Do total de casos confirmados de dengue, um foi contraído no próprio estado, no município de Pinhalzinho, Oeste catarinense. A cidade inclusive está na lista das considerada infestada pelo mosquito. Outros nove foram contraídos fora do estado e cinco estão sob investigação para descobrir o local de contaminação.

 

Chikungunya

 

De 1º a 30 de janeiro de 2016 foram notificados oito casos suspeitos de febre chikungunya em Santa Catarina. Todos permanecem em investigação.

 

Zika vírus

 

De acordo com o boletim, são 36 casos suspeitos de febre do zika vírus em todo o estado dentro do mesmo período.
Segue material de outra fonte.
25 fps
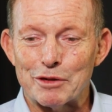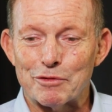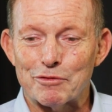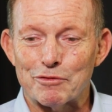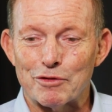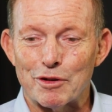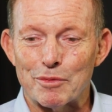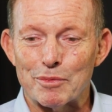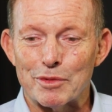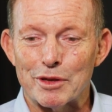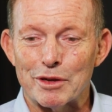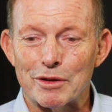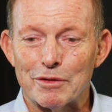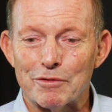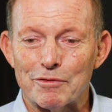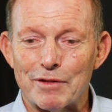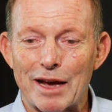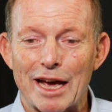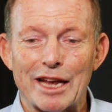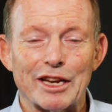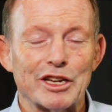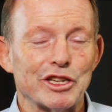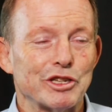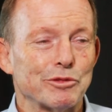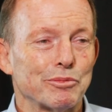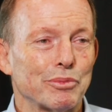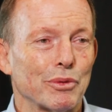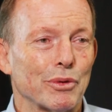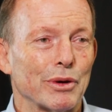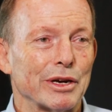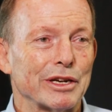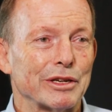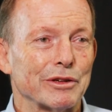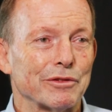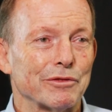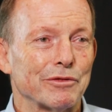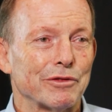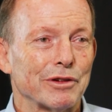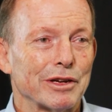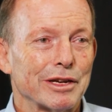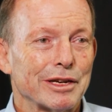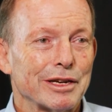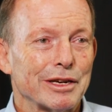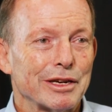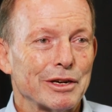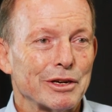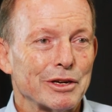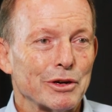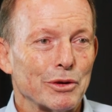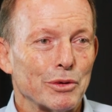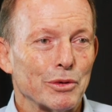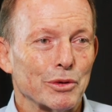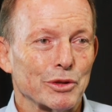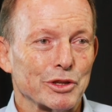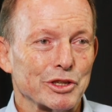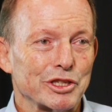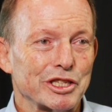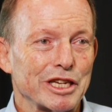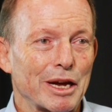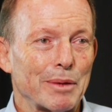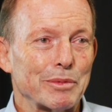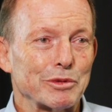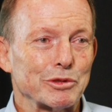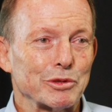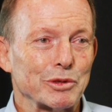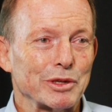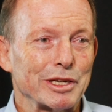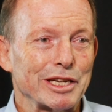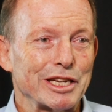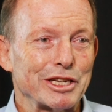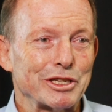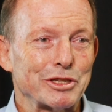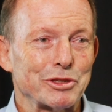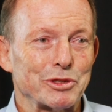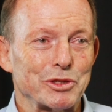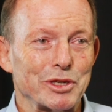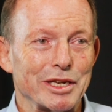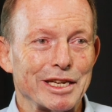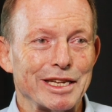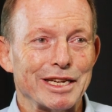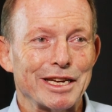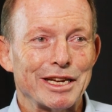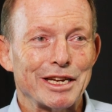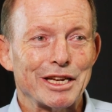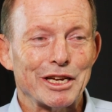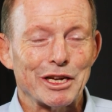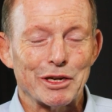from the vantage point of all the subsequent history,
Cinco (14%) foram confirmados (quatro pelo critério clínico-epidemiológico e um pelo critério laboratorial), 18 (50%) descartados e 13 (36%) permanecem em investigação.

 

Todos os casos confirmados são importados. Eles foram identificados em Braço do Norte, Brusque, Florianópolis e Ipuaçu. Os prováveis locais de infecção foram os estados do Mato Grosso, Rio de Janeiro e Sergipe.

 

Municípios infestados pelo mosquito

 

São 28 municípios considerados infestados pelo mosquito Aedes aegypti: Anchieta, Balneário Camboriú, Chapecó, Cordilheira Alta, Coronel Freitas, Coronel Martins, Cunha Porã, Florianópolis, Guaraciaba, Guarujá do Sul, Itajaí, Itapema, Joinville, Maravilha, Nova Itaberaba, Novo Horizonte, Palmitos, Passo de Torres, Pinhalzinho, Planalto Alegre, Princesa, São Bernardino, São Lourenço do Oeste, São Miguel do Oeste, Serra Alta, União do Oeste, Xanxerê e Xaxim. A definição de infestação é realizada de acordo com a disseminação e manutenção dos focos.

 

Orientações para evitar a proliferação do Aedes aegypti:

 

- Evite usar pratos nos vasos de plantas. Se usar, coloque areia até a borda;

- Guarde garrafas com o gargalo virado para baixo;

- Mantenha lixeiras tampadas;

- Deixe os depósitos para guardar água sempre vedados, sem qualquer abertura, principalmente as caixas d’água;

- Plantas como bromélias devem ser evitadas, pois acumulam água;

- Trate a água da piscina com cloro e limpe uma vez por semana;

- Mantenha ralos fechados e desentupidos;

- Lave com escova os potes de comida e de água dos animais no mínimo uma vez por semana;

- Retire a água acumulada em lajes;

- Dê descarga no mínimo uma vez por semana em banheiros pouco usados;

- Mantenha fechada a tampa do vaso sanitário;

- Evite acumular entulho, pois podem se tornar locais de foco do mosquito da dengue.

- Denuncie a existência de possíveis focos de Aedes aegypti para a Secretaria Municipal de Saúde;

- Caso apresente sintomas de dengue, chikungunya o Zika vírus, procure uma unidade de saúde para atendimento.